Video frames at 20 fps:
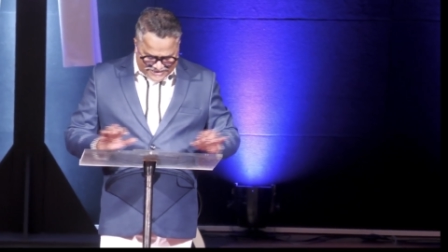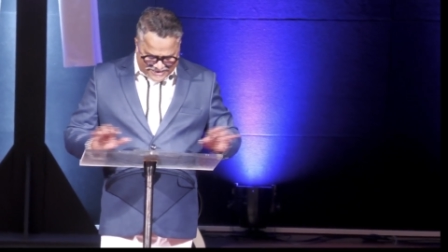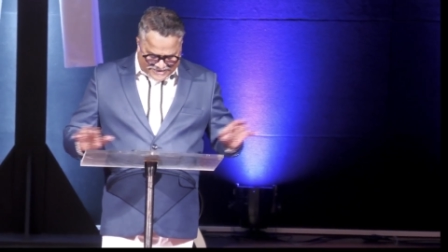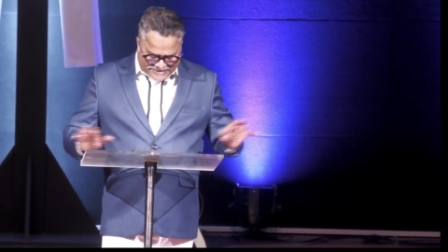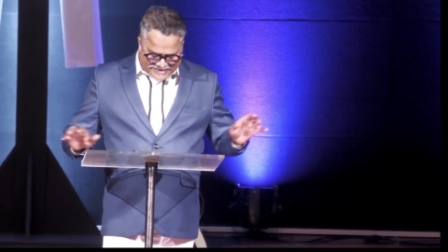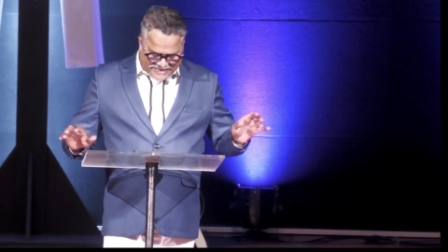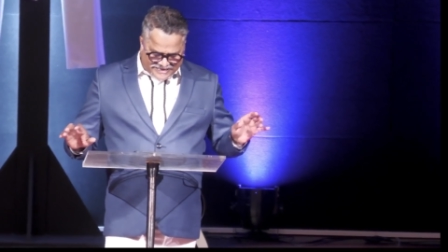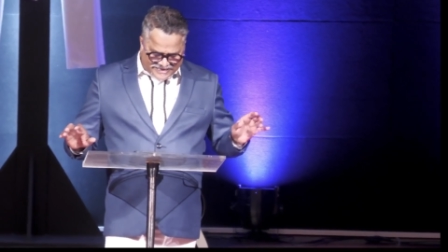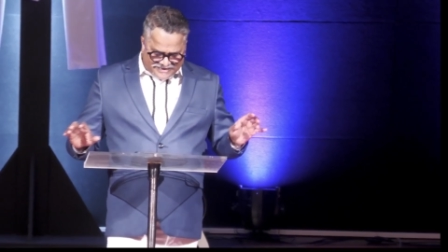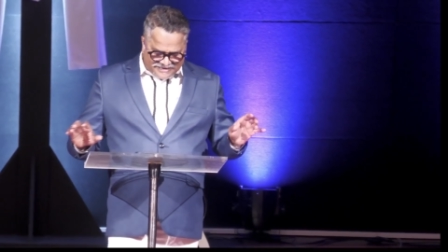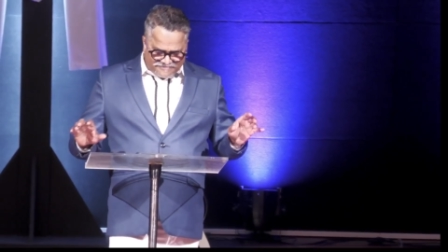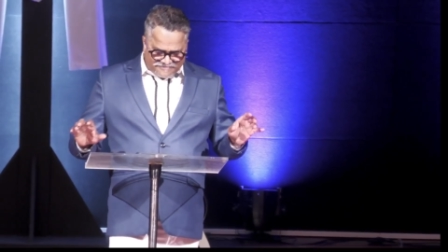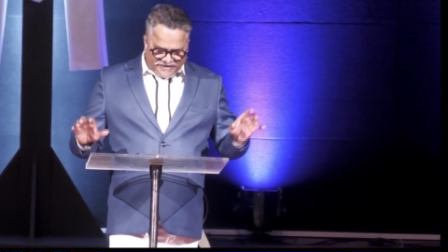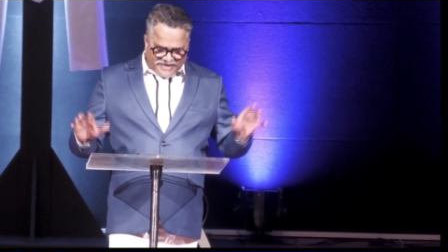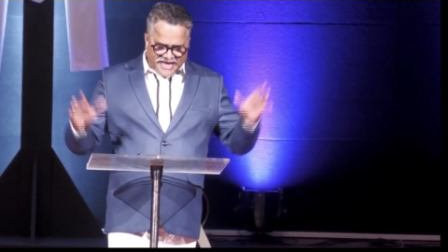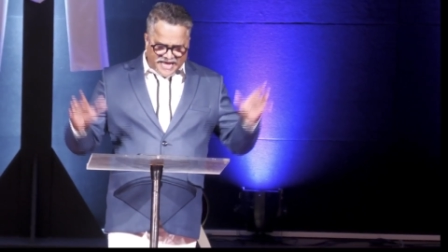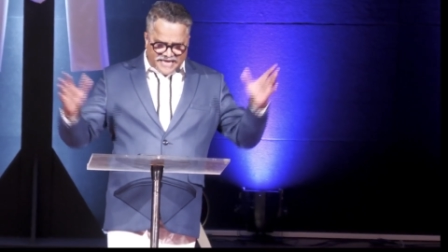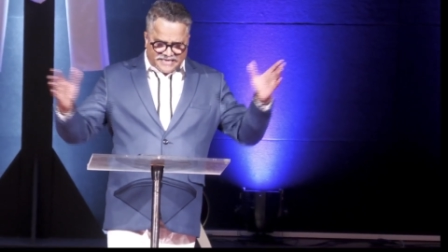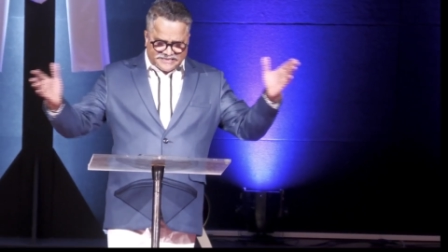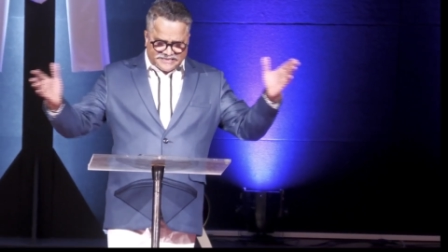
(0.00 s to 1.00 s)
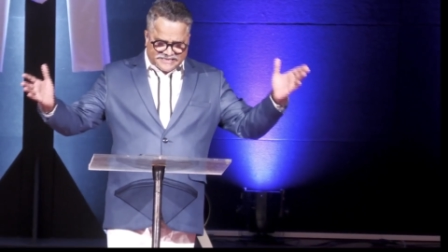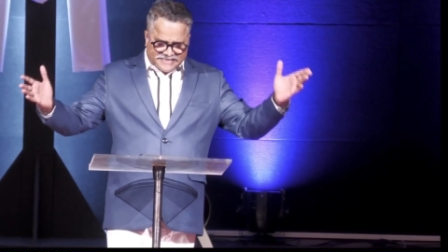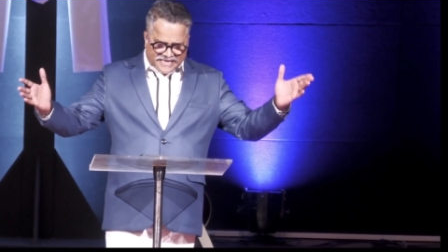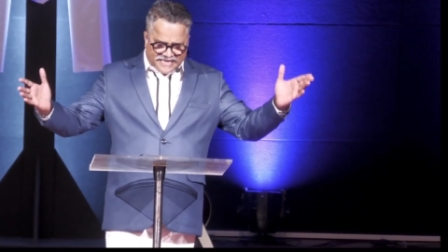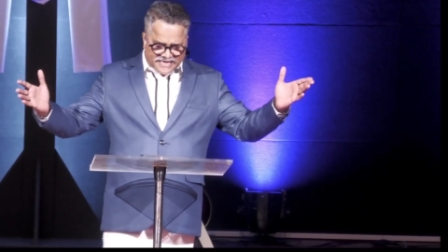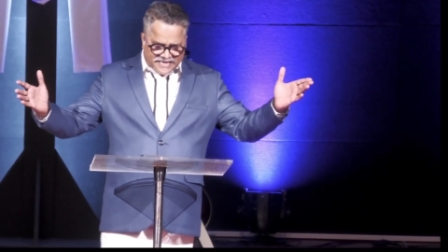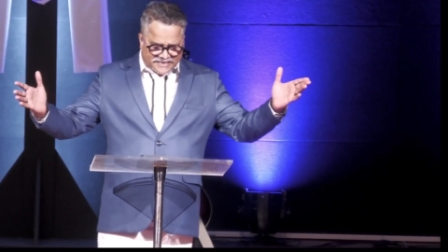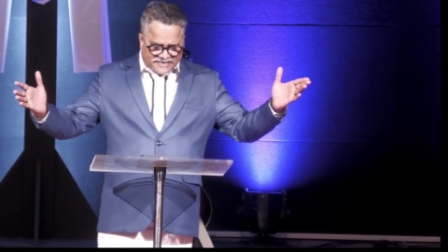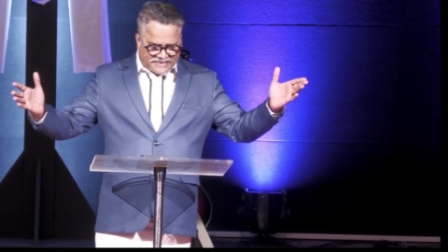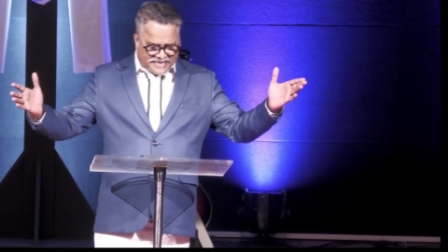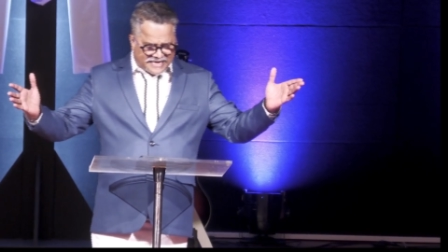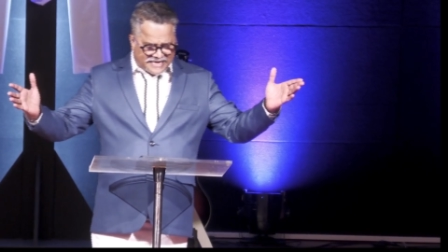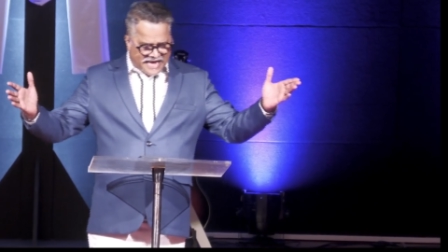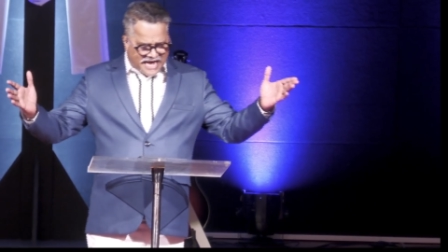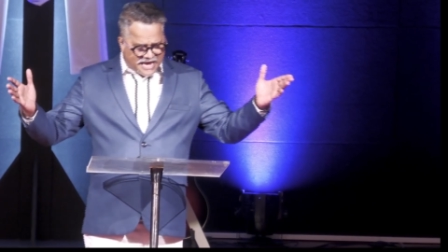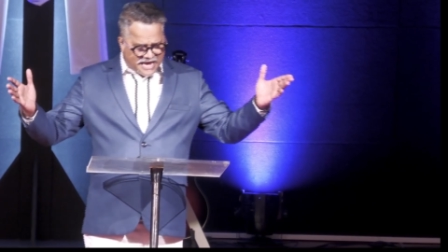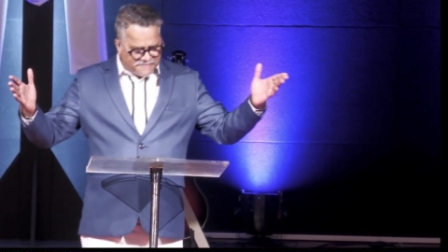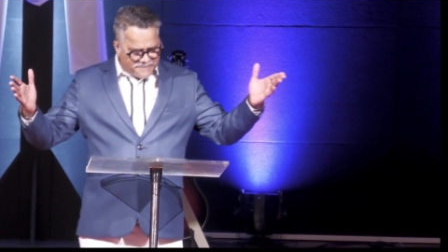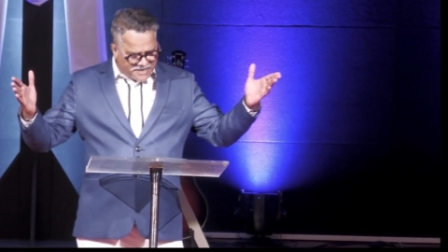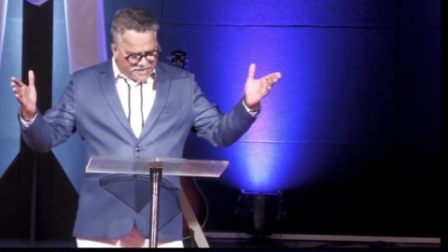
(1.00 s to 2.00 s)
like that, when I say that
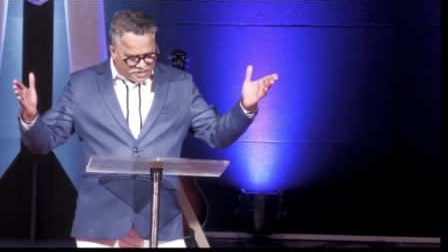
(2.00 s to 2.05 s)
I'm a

——

Write out the whole listing exactly as it appears, and omit the pictures.

COMPLETED EXERCISE>
Video frames at 20 fps:
(0.00 s to 1.00 s)
(1.00 s to 2.00 s)
like that, when I say that
(2.00 s to 2.05 s)
I'm a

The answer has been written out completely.